Yared Nigussu : « Beaucoup de visages racontent une histoire »

Yared Nigussu dans le feu de la création. Photo par Rico D Cancio

Je suis artiste, il faut bien que je me la raconte ! », plaisante Yared Nigussu dans un large sourire. Sous ses lunettes façon Kanye West et ses allures de rock star se cache l’histoire singulière d’un peintre fraîchement auréolé du titre de l’Art battle national championship, concours qui réunit des artistes à travers tout le Canada1. Né en Ethiopie où il obtient une bourse pour étudier en France, le jeune homme y débarque en 2006 pour apprendre la langue et obtenir un diplôme d’enseignant en arts plastiques. Entre grammaire et conjugaison, il fera même la connaissance de sa future épouse… professeur de français. Ensemble, ils vivent en Bretagne avant de s’envoler pour Vancouver en 2009, en quête de meilleures opportunités. Trois ans après son arrivée, Yared, aujourd’hui âgé de 31 ans, a réussi son pari. Vivre de sa passion pour la peinture dont il nous parle dans cet entretien.

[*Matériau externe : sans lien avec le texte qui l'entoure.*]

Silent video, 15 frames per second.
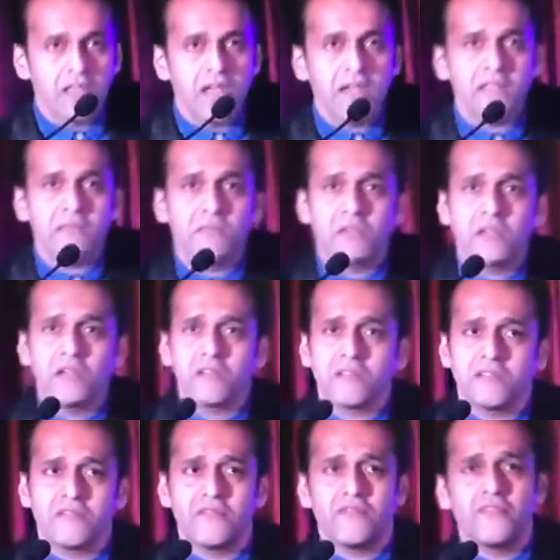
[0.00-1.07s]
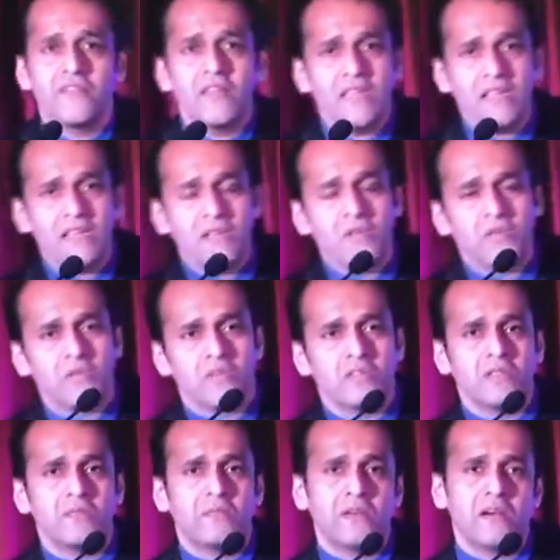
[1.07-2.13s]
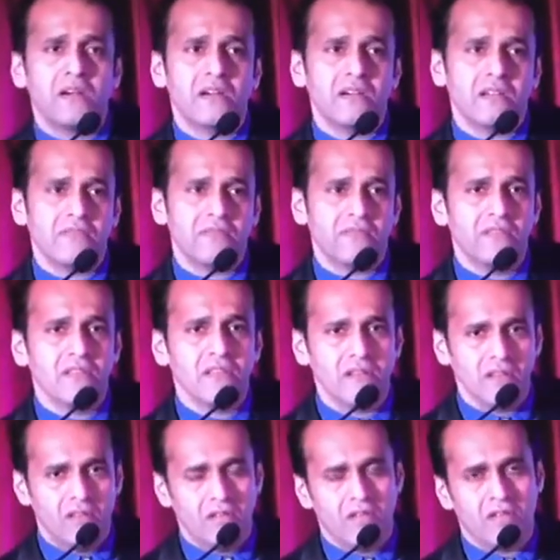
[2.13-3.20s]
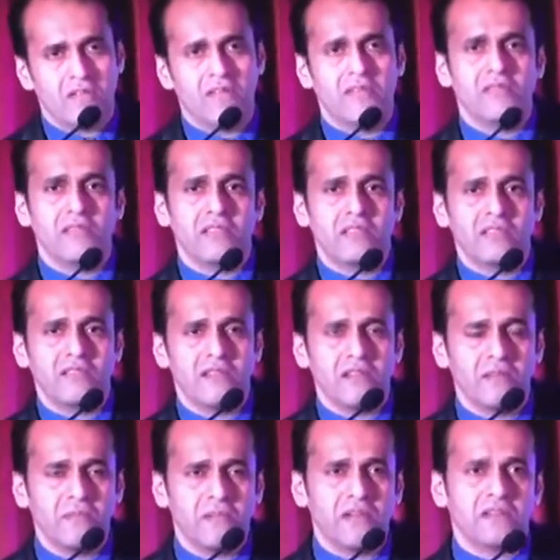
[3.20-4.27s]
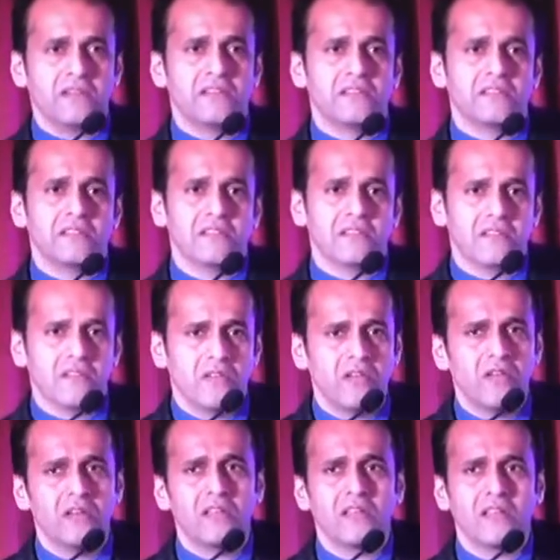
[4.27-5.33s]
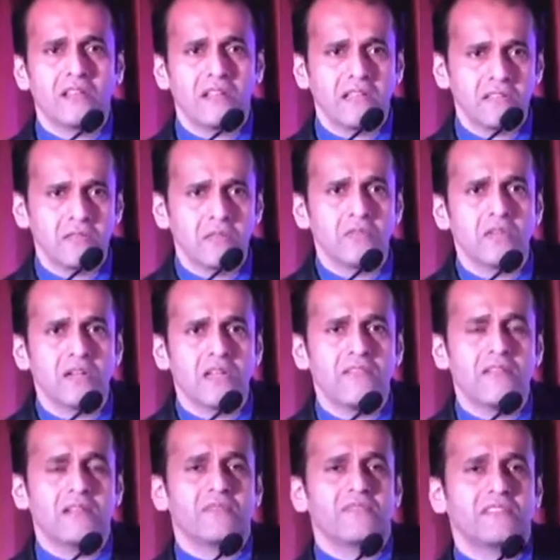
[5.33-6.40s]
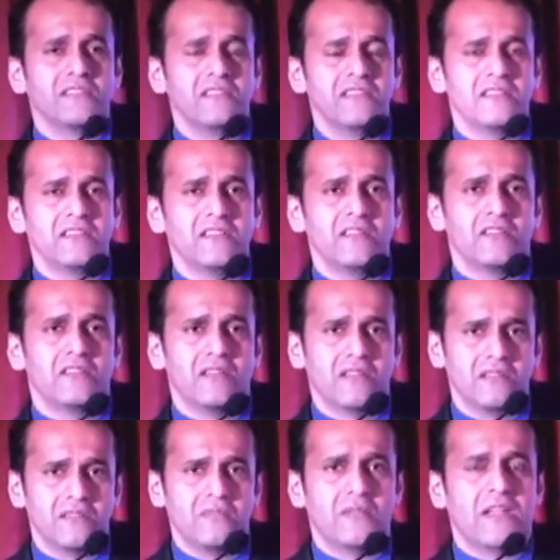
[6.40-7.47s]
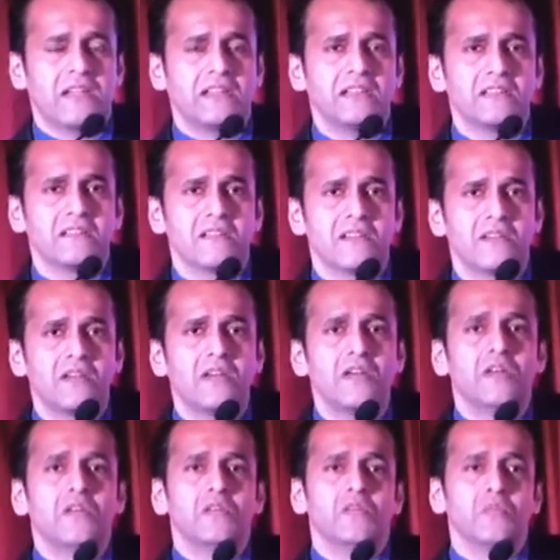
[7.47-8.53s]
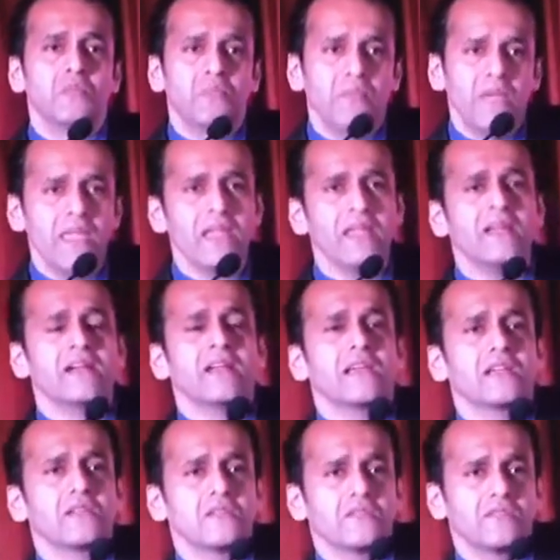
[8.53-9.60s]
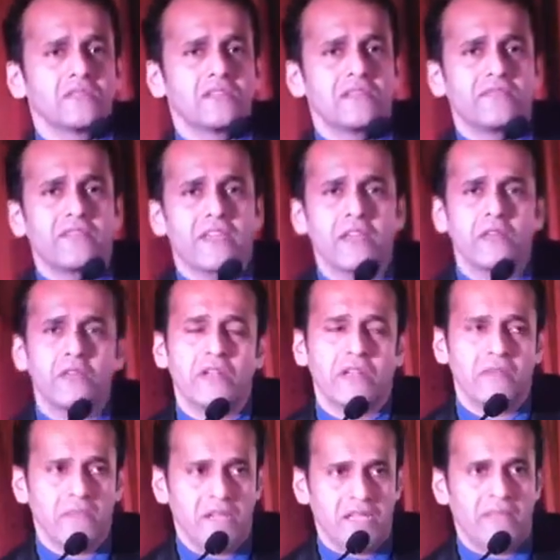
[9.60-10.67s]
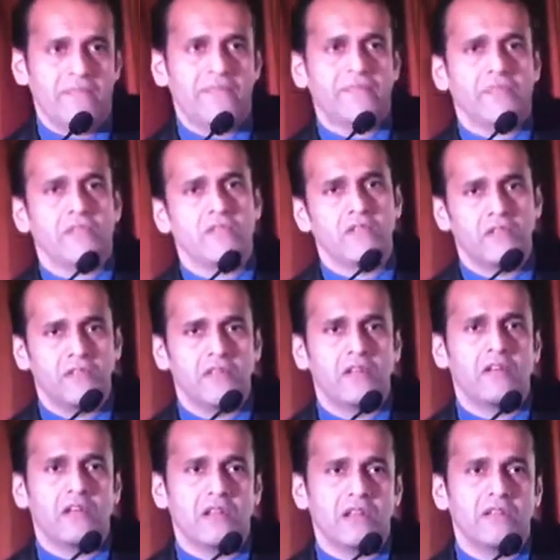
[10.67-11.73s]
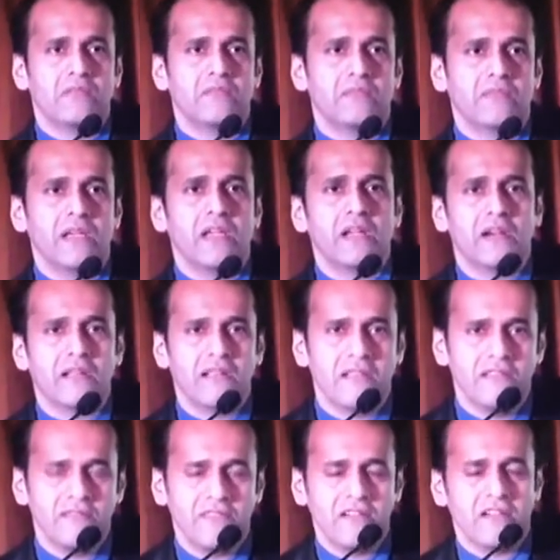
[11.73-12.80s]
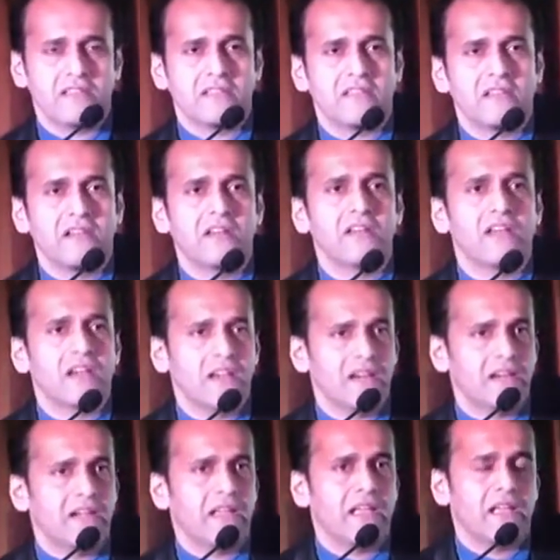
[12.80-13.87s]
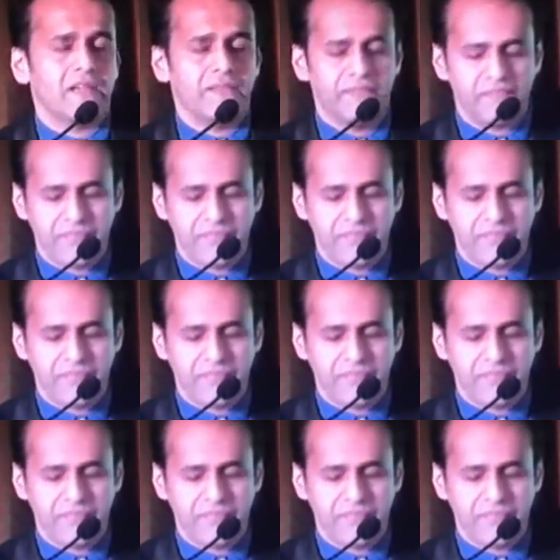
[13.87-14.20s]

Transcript: That is because of failure on the part of the or even the general practitioner or grassroots level physician or practitioner to make a diagnosis of acute MI, what we call myocardial infarction or a heart attack.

La Source : Pourquoi êtes-vous devenu artiste?

Yared Nigussu : Enfant, j’étais déjà attiré par la vie des artistes, je regardais leur travail et j’essayais de les imiter. Vers seize ans, j’étais inspiré par Dali, Picasso et Modigliani. C’est à ce moment-là que je me suis décidé à devenir artiste peintre. Finalement, on peut dire que cet abou-tissement a été le fruit d’un long processus.

L.S. : L’écrivain Albert Camus disait : « créer c’est vivre deux fois. » Etes-vous d’accord avec cela ?

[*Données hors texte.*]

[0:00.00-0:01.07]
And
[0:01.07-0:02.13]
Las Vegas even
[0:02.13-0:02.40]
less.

Y.N. : Je crois qu’on ne crée rien dans la vie, tout est déjà là. Simplement, on entreprend des choses. C’est ce qui est ma-gnifique dans l’art en ayant l’œil, la technique et la pensée.

L.S. : Pourquoi avoir rejoint le Canada alors que vous viviez en France, un pays qui semble idéal pour les artistes dans l’imaginaire collectif ?

Y.N. : L’Europe est idéale pour les artistes et les gens cultivés. Pour autant, il faut savoir sortir de sa zone de confort et regarder les autres endroits du monde. Alors même que j’étais diplômé en France, il était plus difficile de trouver des opportunités artistiques là-bas. C’est la raison pour laquelle j’ai souhaité venir au Canada avec mon épouse française. J’adore la France et sa culture, mais le milieu social y est plus fermé qu’au Canada. A Vancouver, j’ai pu percer et je peux vivre de ma passion.

L.S. : Dans quel état vous sentez-vous lorsque vous peignez ?

Y.N. : Quand je me retrouve seul dans mon atelier avec ma toile et mes pinceaux, j’oublie le monde extérieur pour écouter mes sentiments intérieurs. Je ressens différentes émotions comme de la colère, de l’angoisse ou de la satisfaction avant de trouver la paix au moment de la création. C’est un peu comme une mer calme après la tempête.

L.S. : Vous peignez des portraits, des sites urbains ou encore des animaux. Comment expliquez-vous cette diversité ?

Y.N. : Lorsque je pense à une toile, quelque chose d’instantané se produit. Cela dépend avant tout de ce que je vois autour de moi : un visage marquant, des scènes urbaines ou des animaux. Il suffit que mon regard tombe amoureux et le tour est joué.

L.S. : Comment choisissez-vous les visages et que souhaitez-vous faire passer dans vos réalisations ?

Y.N. : Je choisis mes modèles un peu par hasard. On rencontre tous les jours des visages très intéressants qui peuvent faire de très bons tableaux. Je m’attache surtout à regarder la forme et la structure. Beaucoup de gens ont un visage qui raconte une histoire. De ce point de vue, l’inspiration n’a pas de limites.

L.S. : Depuis quelques années, vous proposez des performances en direct lors desquelles vous suivez le rythme de la musique jouée par un guitariste pour peindre des portraits. Pourquoi mélanger ces deux formes d’art?

Y.N. : Pour moi, ces deux éléments vont ensemble car ils permettent un partage qui passe par les émotions et l’harmonie. Je n’imagine pas travailler sans musique. Je trouve très intéressant pour les gens de découvrir comment je travaille. A l’aide de la musique, c’est à la fois divertissant et éducatif.

L.S . : Quelle est votre actualité ?

Y.N. : Mes tableaux sont exposés dans la galerie Kurbatoff de Vancouver. Je continue de peindre en vue d’une prochaine exposition qui se tiendra en avril. J’en ai aussi une autre à venir en Autriche cet été avec cinq différents artistes.